Osteoporosis: The Silent Disease by Numbers
The most common symptom of osteoporosis is…No symptom! As this silent disease progresses, you may not have any indication that the strength of your skeleton is diminishing, putting you at risk of a serious and debilitating bone fracture. In fact, a fracture could be the first symptom that you have osteoporosis.
The best screening, we have for bone strength at this time measures bone mineral density (BMD) using a DEXA scan (Dual-energy X-ray absorptiometry), where two x-ray beams are aimed at the bones. When the soft tissue absorption is subtracted, the bone’s mineral density can be determined from the absorption of each beam by bone. The level of exposure to radiation is about 50 times lower than of that of a mammogram. It is a brief, noninvasive test covered by Medicare after age 65. For younger women past menopause, a scan may be appropriate depending on their risk factors for osteoporosis.
The most popular risk assessment tool is called FRAX, which estimates your risk of having an osteoporosis-related fracture in the next ten years. It involves a list of about a dozen factors, including age, gender, weight, height, previous fracture, parental fracture history, smoking, alcohol consumption and use of steroids. If your FRAX assessment indicates a risk of fracture, then you are encouraged to get a DEXA scan to determine your level of bone mineral density (BMD).
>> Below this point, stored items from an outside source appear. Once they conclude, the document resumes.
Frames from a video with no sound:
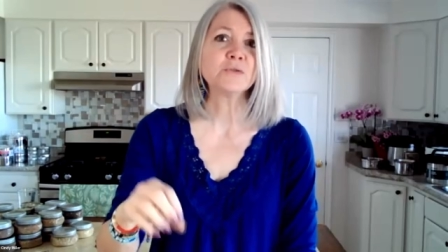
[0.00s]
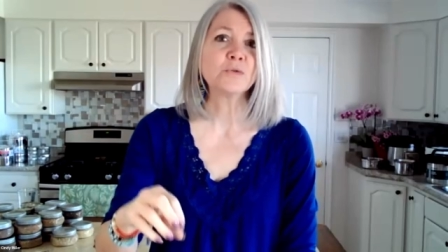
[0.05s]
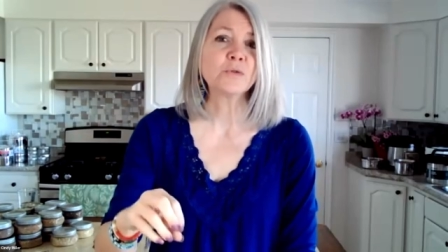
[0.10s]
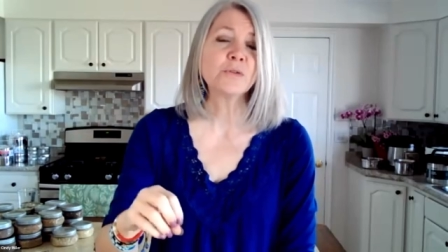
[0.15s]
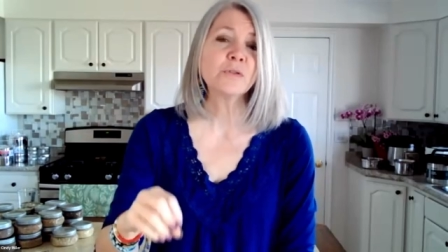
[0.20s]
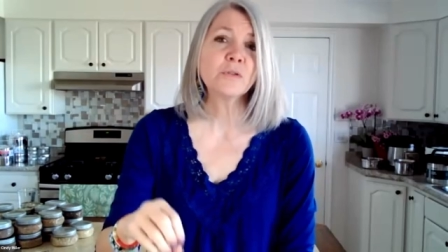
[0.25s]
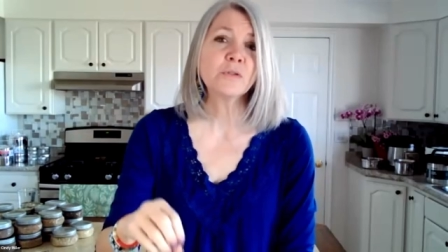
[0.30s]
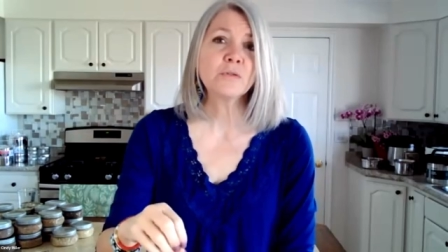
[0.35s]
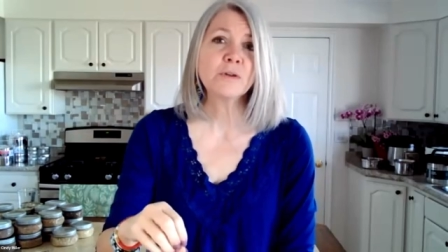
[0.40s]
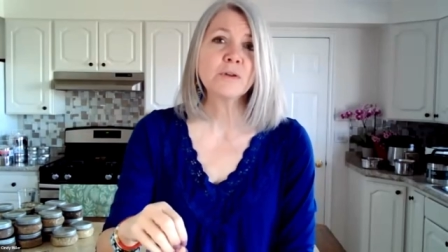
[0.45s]

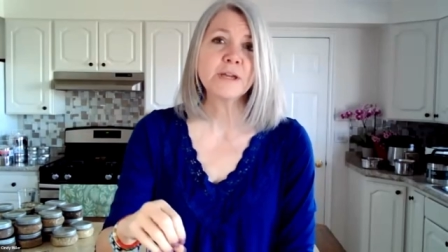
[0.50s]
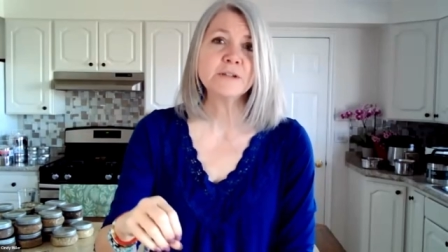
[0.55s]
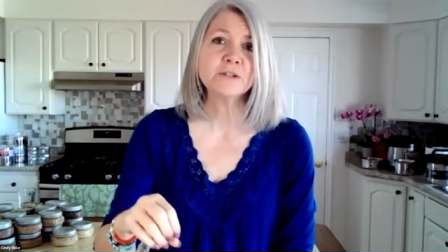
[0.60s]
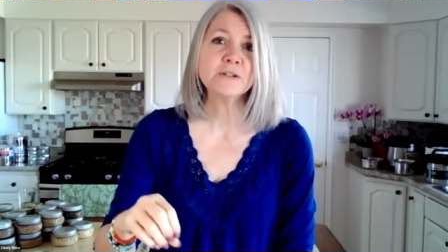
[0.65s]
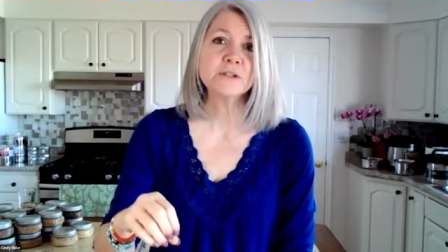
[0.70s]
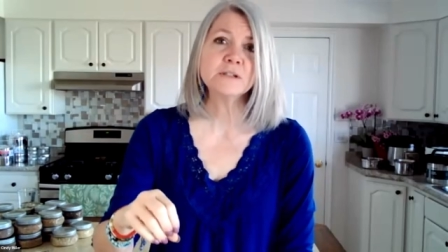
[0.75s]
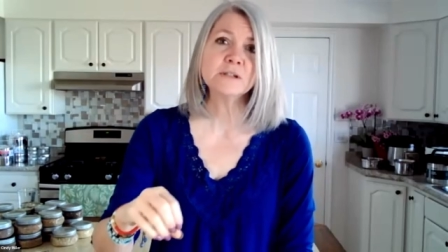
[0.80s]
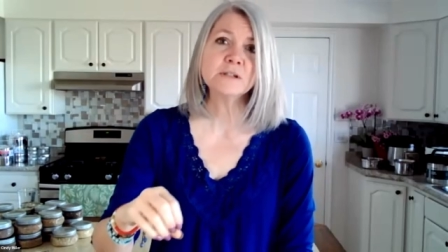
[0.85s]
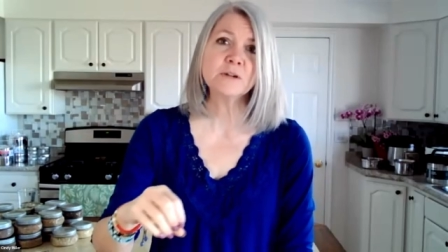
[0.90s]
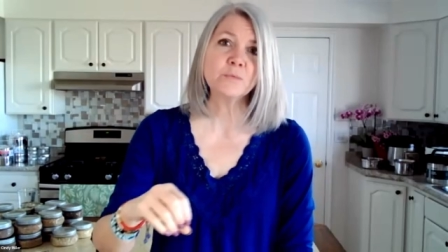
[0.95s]
north
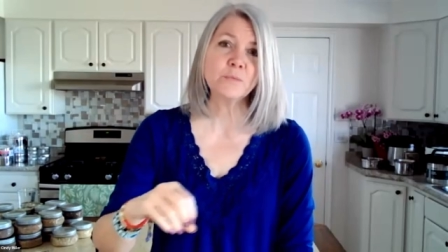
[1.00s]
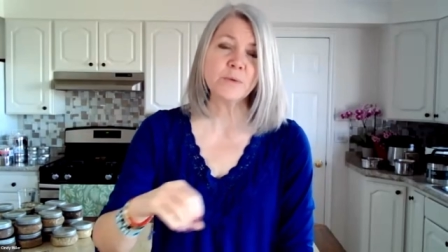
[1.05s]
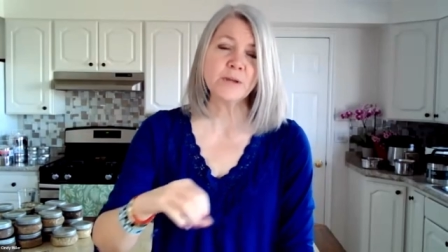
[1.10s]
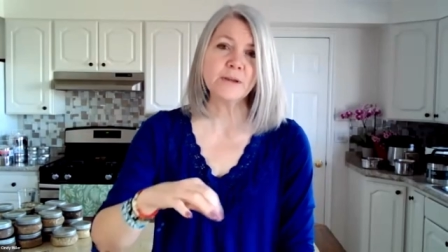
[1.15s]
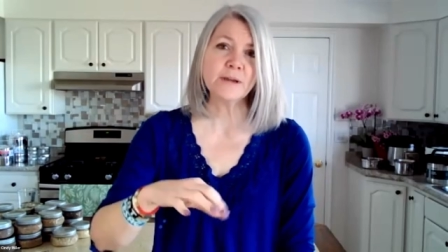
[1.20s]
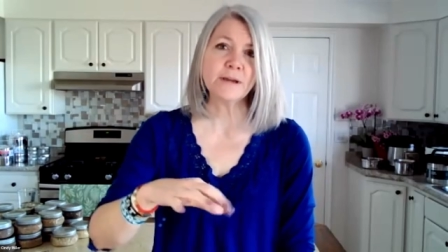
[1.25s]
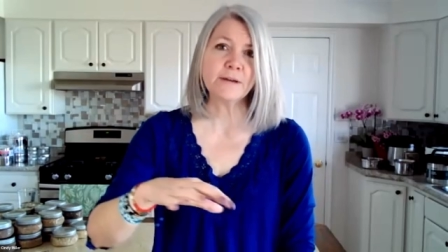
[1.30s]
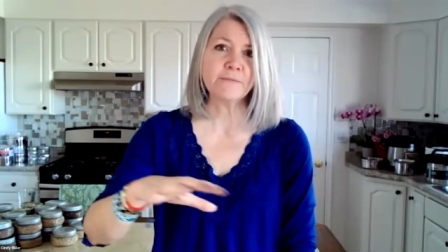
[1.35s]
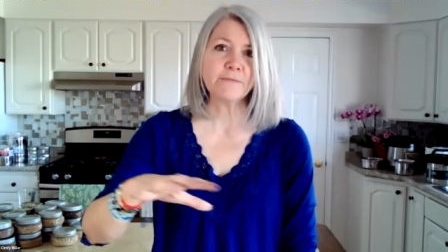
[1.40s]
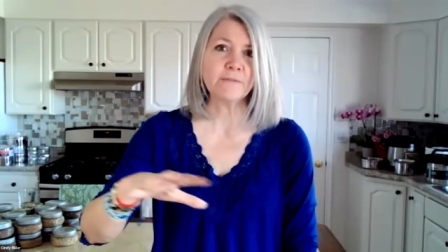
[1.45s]
locations that
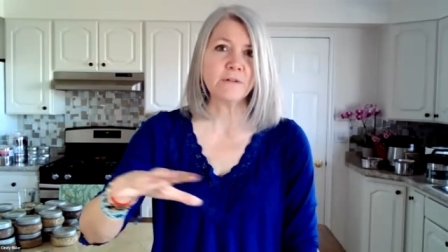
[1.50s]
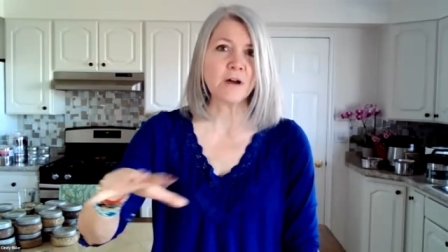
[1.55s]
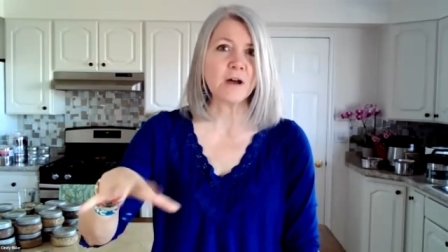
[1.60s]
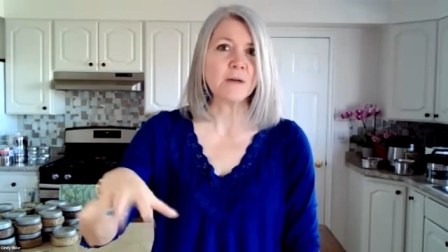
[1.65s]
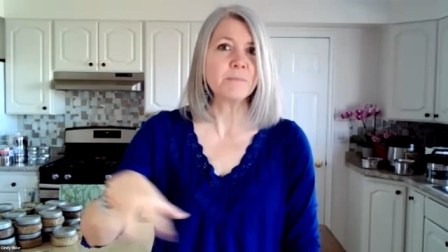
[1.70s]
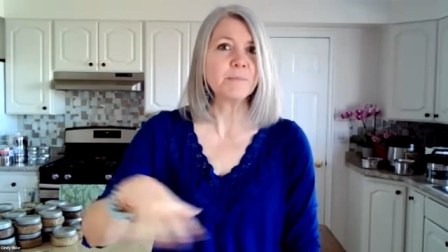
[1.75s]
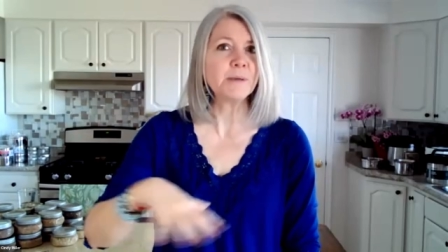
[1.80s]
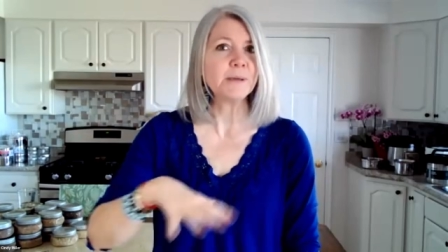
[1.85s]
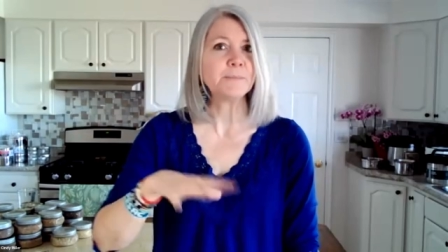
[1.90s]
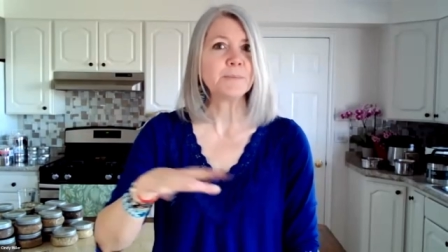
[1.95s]
we have
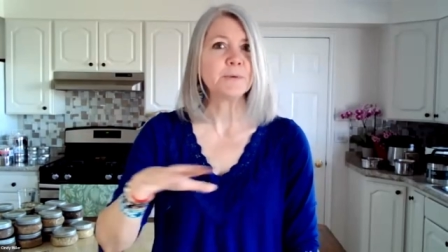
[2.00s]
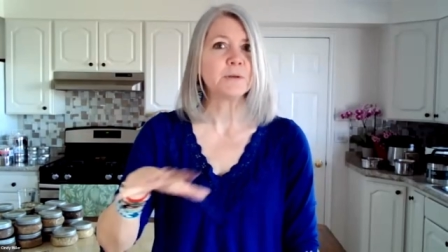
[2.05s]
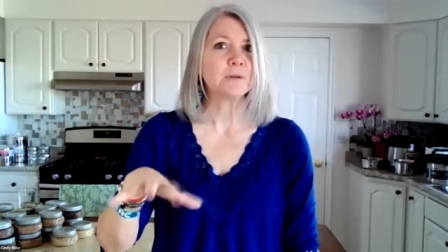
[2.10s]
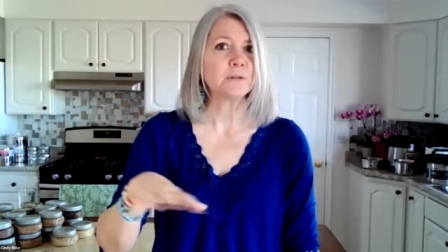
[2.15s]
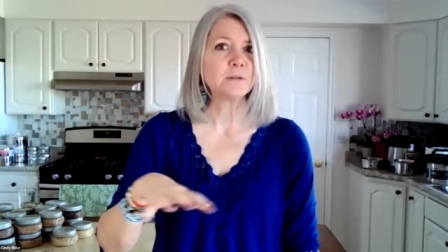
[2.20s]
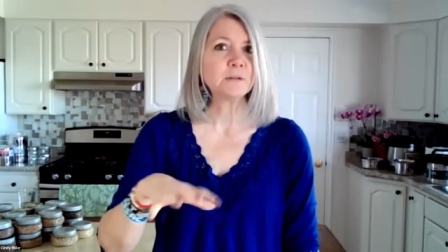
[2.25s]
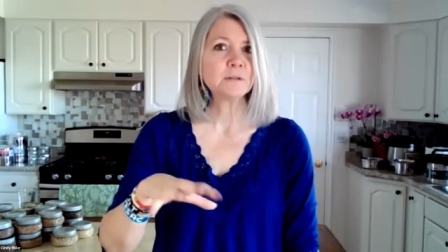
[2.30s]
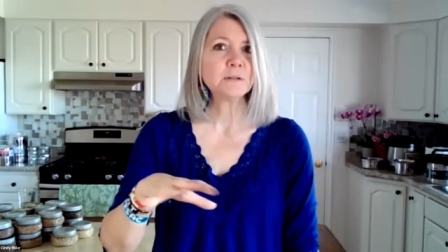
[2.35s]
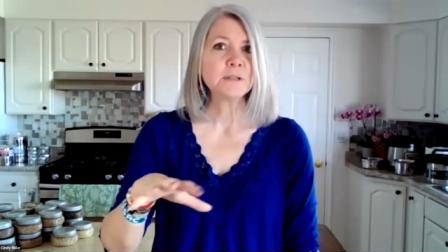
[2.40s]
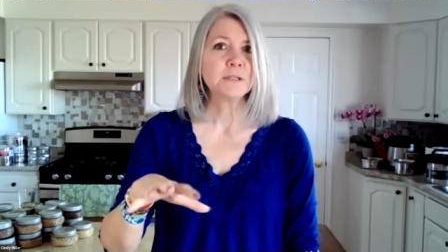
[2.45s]
got
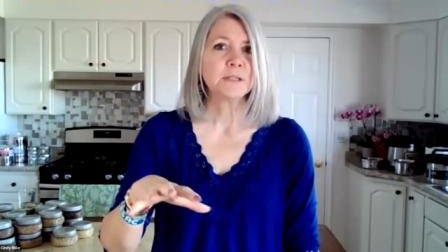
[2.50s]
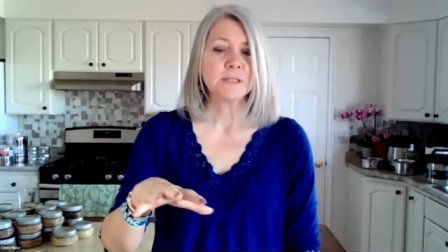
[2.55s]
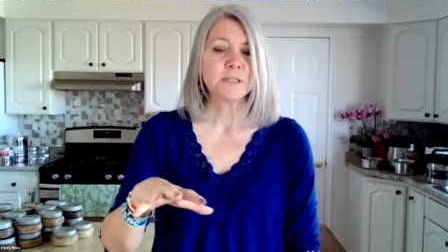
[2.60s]
people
Bone Density Readings: What the Numbers Mean
A BMD test measures your bone mineral density and compares it to that of an established norm or standard to give you a score. Although no bone density test is 100-percent accurate, the BMD test is an important predictor of whether a person will have a fracture in the future. The readings are generally taken on one side of the body (right or left) at three sites – the wrist, hip and spine.
T-Score vs. Z-Score
There is no universal form for reporting the results of a DEXA scan. The reports vary widely in appearance depending on where the test was done. Women often bring me their report asking how to interpret the measurements, which look like a series of hieroglyphics.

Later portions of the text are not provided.